_What the task asks_: Leave out every picture, then transcribe the rest of the listing exactly.

_Input data_:

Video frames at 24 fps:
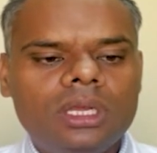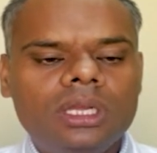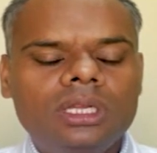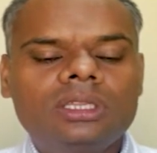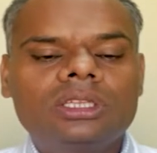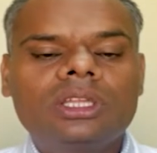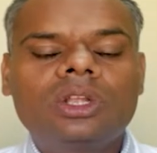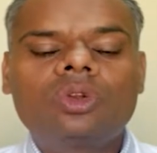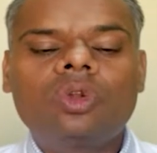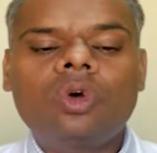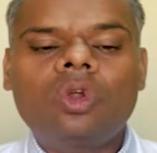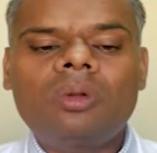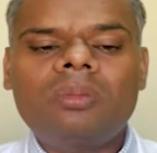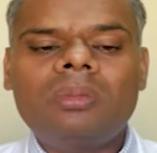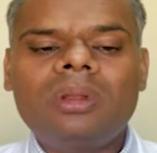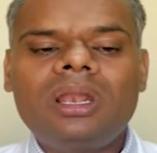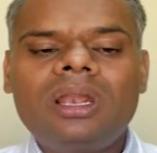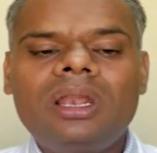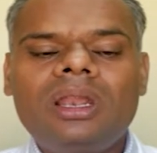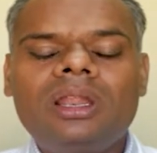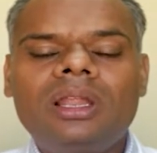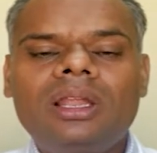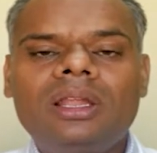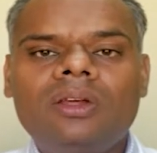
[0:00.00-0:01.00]
The
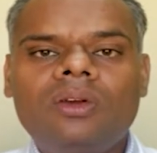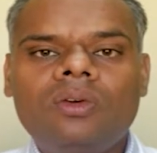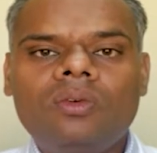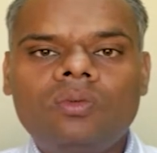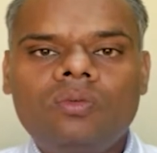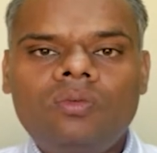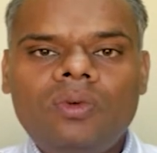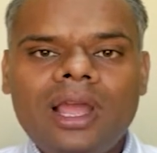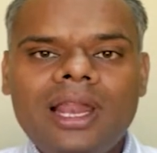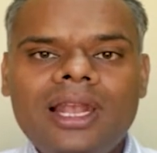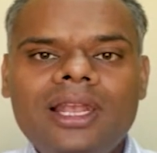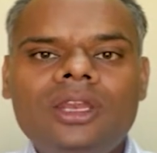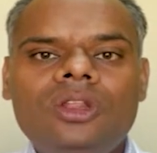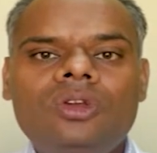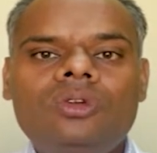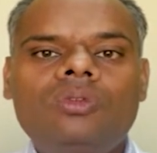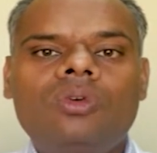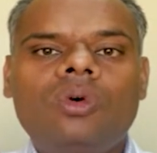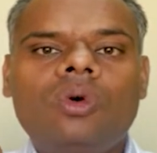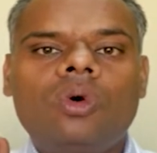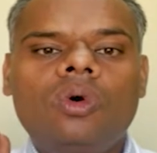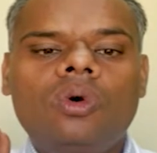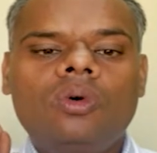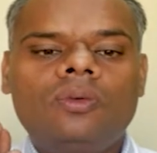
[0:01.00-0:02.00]
normal
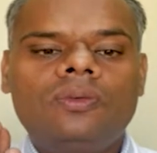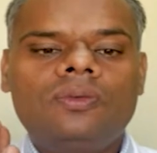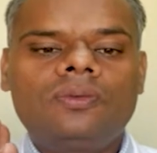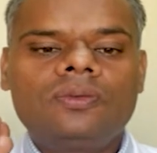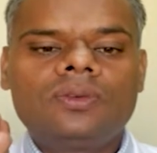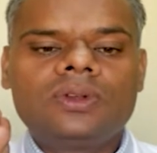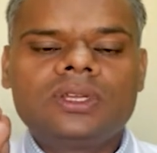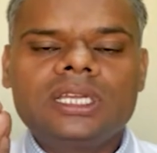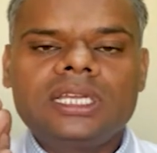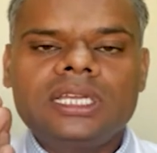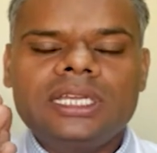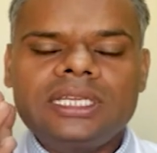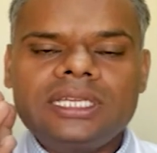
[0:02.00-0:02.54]
value of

_Result for this exercise_:
Video frames at 24 fps:
[0:00.00-0:01.00]
The
[0:01.00-0:02.00]
normal
[0:02.00-0:02.54]
value of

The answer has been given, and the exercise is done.